(Saved data entries)
· · · ·
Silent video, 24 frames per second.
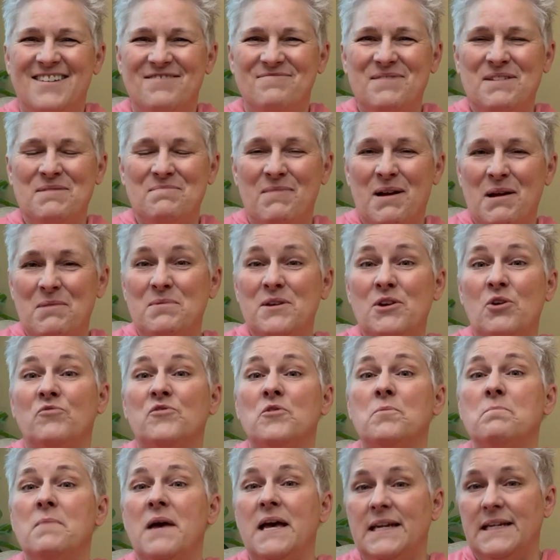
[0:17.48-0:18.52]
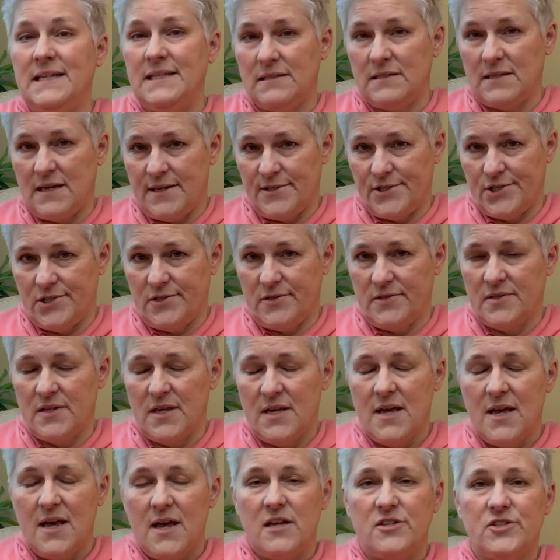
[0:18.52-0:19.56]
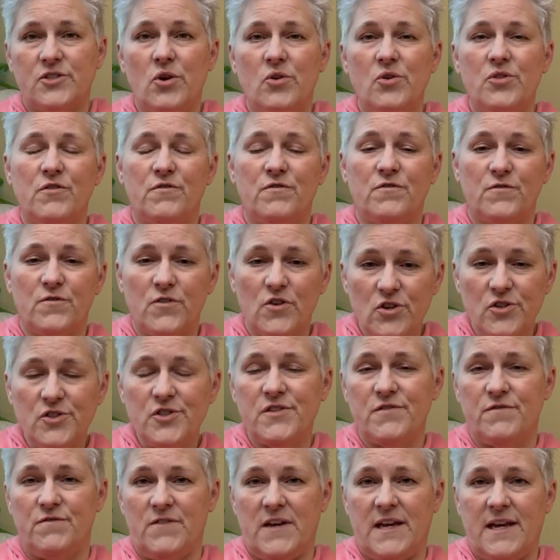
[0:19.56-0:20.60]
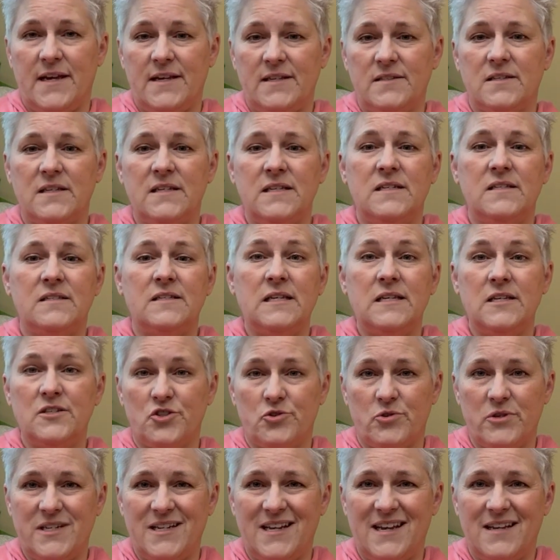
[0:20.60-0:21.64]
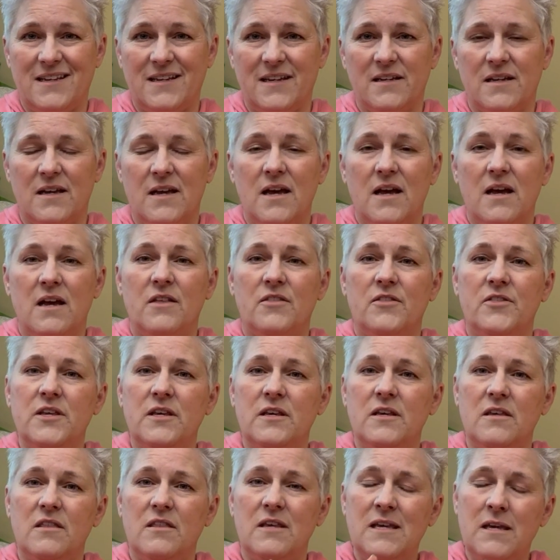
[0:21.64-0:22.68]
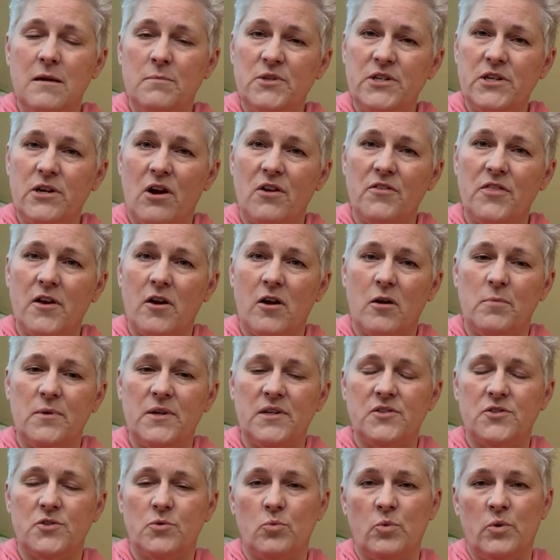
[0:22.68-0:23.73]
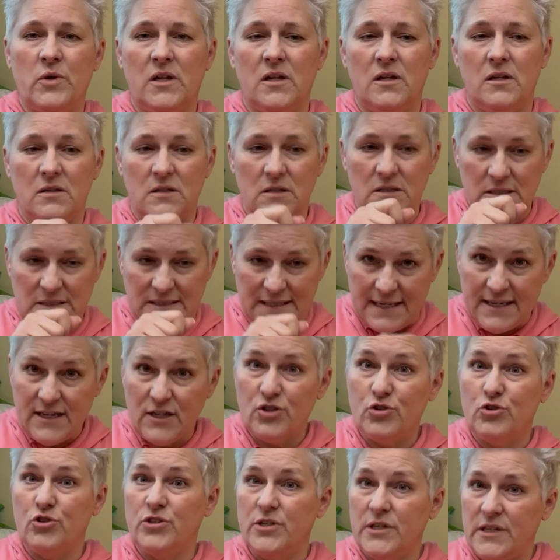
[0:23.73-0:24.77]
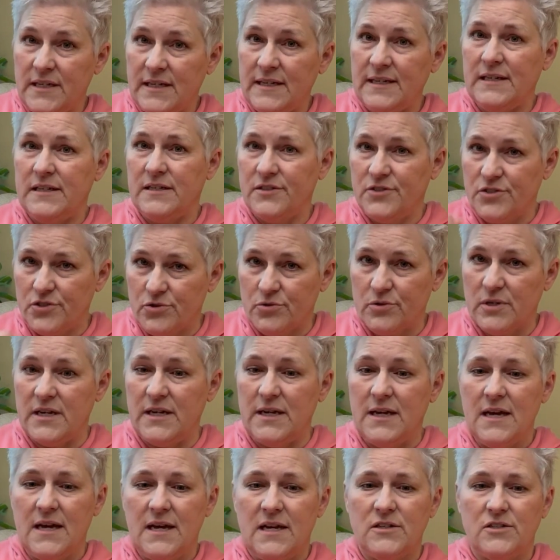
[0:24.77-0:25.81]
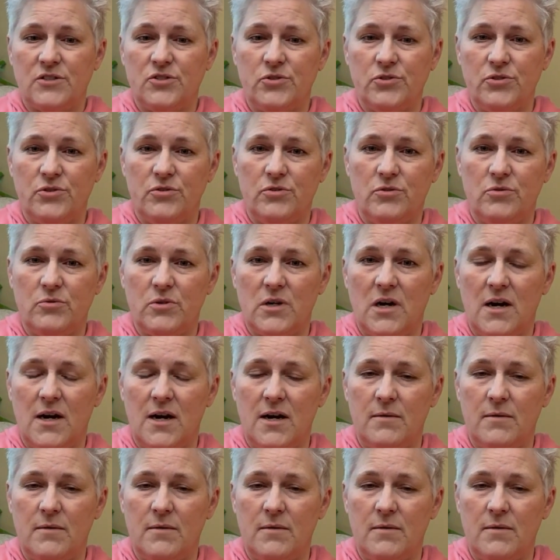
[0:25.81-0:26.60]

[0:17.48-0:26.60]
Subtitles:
It might be over many sessions. So the first phase is history taking. The EMDR therapist will take a good history to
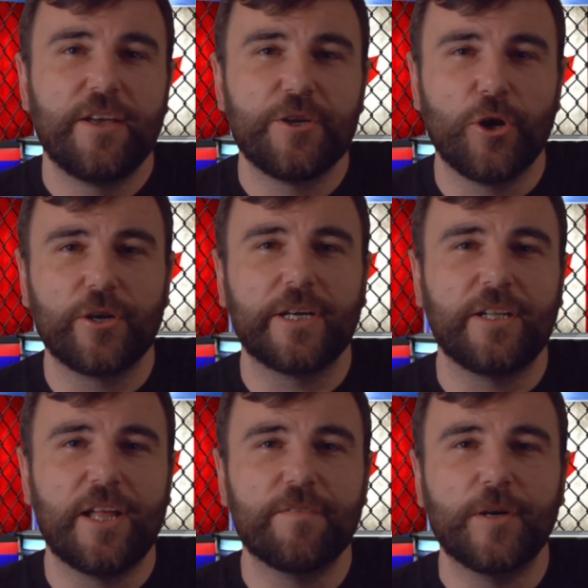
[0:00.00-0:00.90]
You're all going to
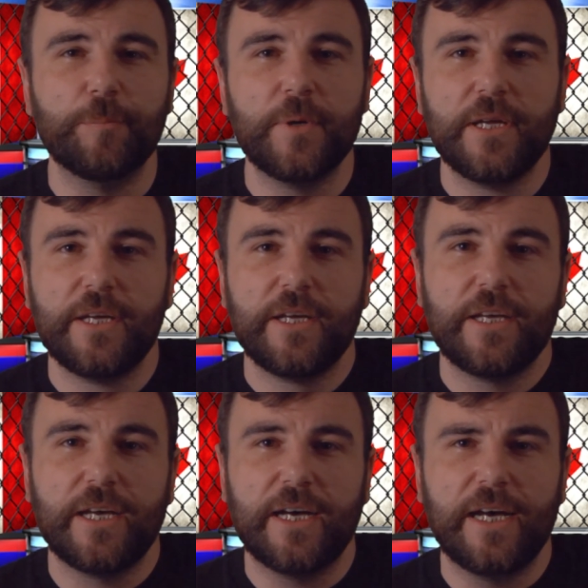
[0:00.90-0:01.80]
love
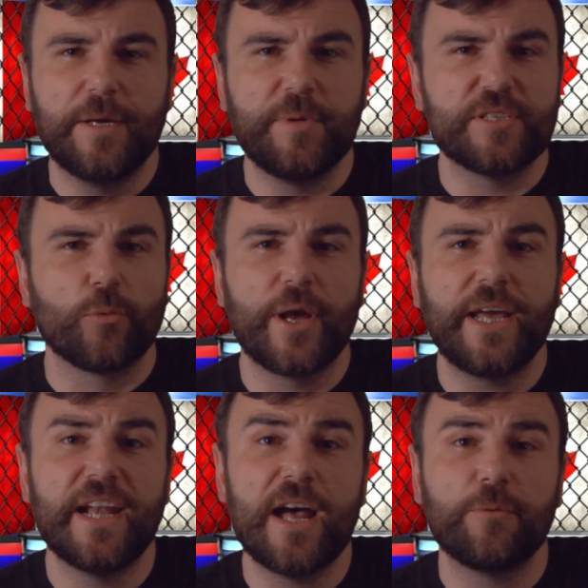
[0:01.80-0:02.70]
him. He's a
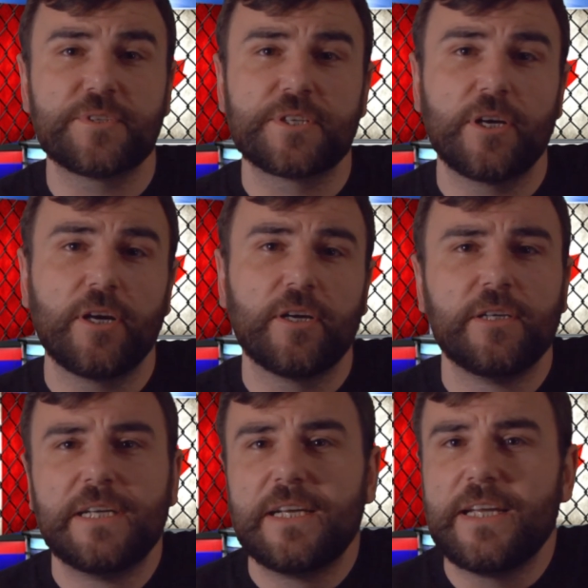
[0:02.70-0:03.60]
ring
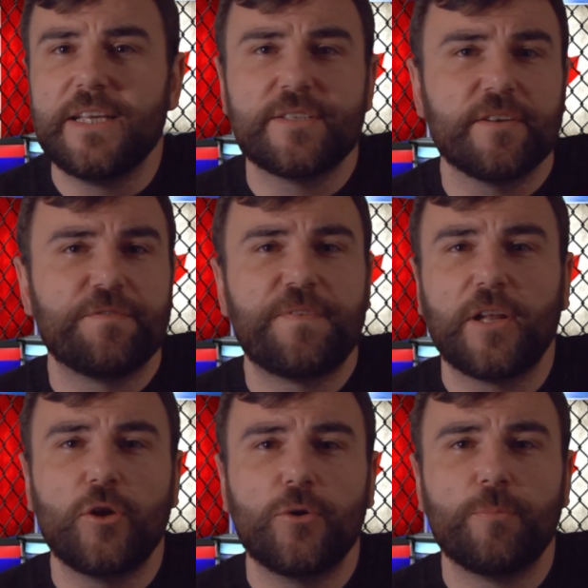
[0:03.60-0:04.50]
announcer. He's a
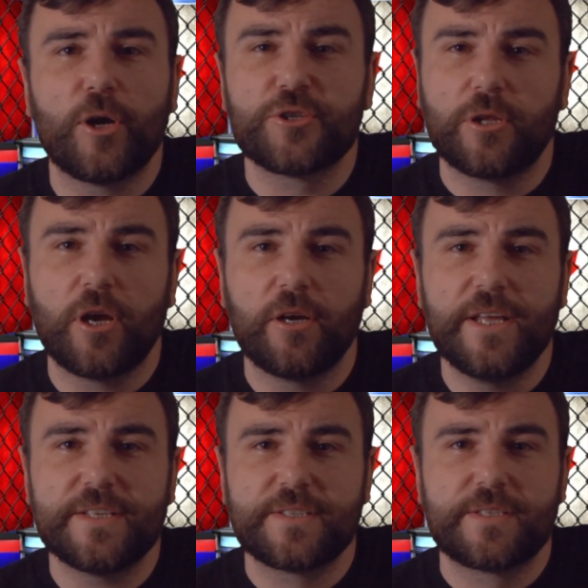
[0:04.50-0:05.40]
fellow martial
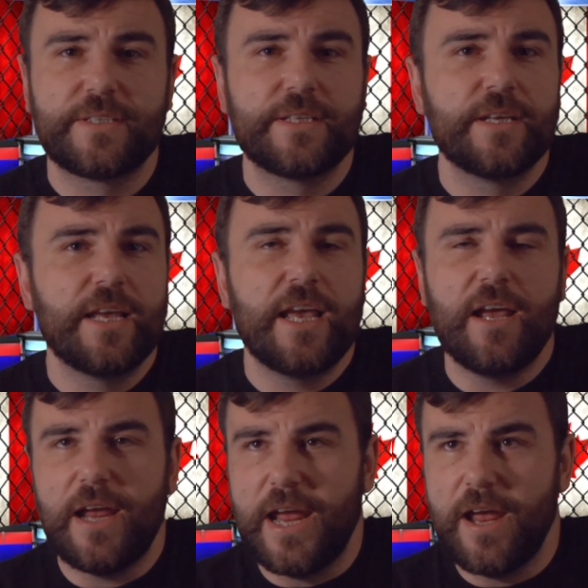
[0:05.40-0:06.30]
artist.
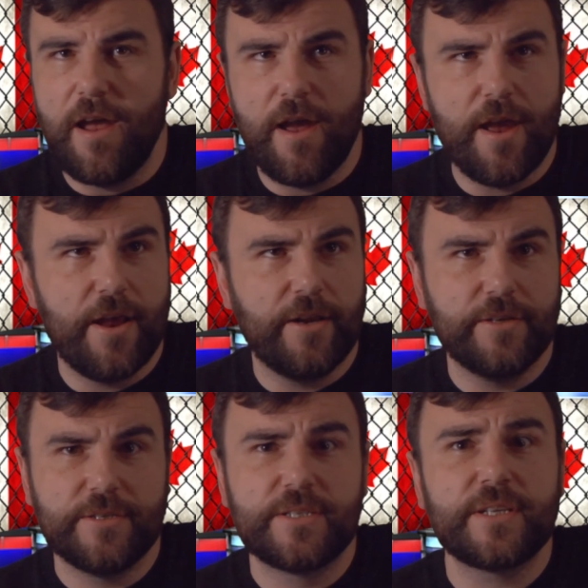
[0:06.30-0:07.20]

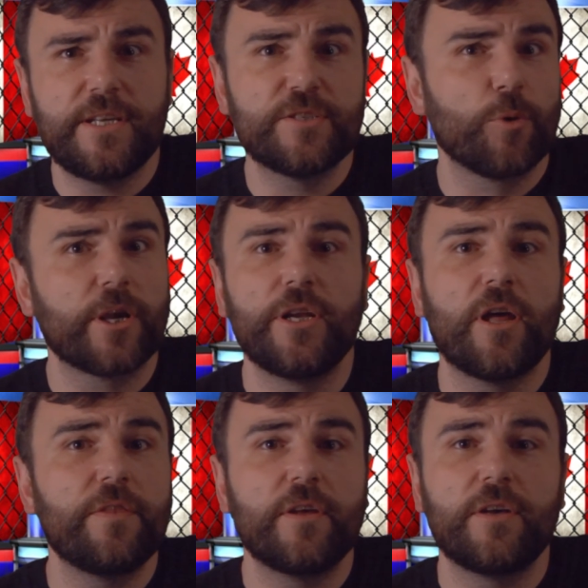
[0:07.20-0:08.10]
And he's working
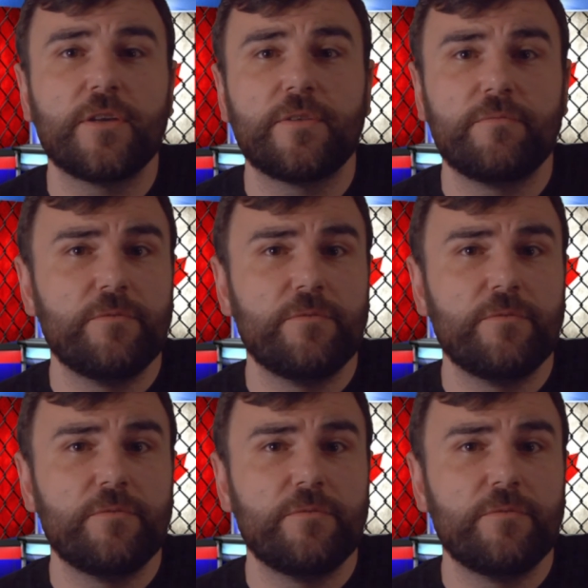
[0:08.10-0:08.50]
on the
· · · ·
TRY IT
Leaving every picture aside, reproduce exactly the lines above from the one with "[0:25.81-0:26.60]" up to and including the one with "[0:06.30-0:07.20]", and no others.

RESPONSE
[0:25.81-0:26.60]

[0:17.48-0:26.60]
Subtitles:
It might be over many sessions. So the first phase is history taking. The EMDR therapist will take a good history to
[0:00.00-0:00.90]
You're all going to
[0:00.90-0:01.80]
love
[0:01.80-0:02.70]
him. He's a
[0:02.70-0:03.60]
ring
[0:03.60-0:04.50]
announcer. He's a
[0:04.50-0:05.40]
fellow martial
[0:05.40-0:06.30]
artist.
[0:06.30-0:07.20]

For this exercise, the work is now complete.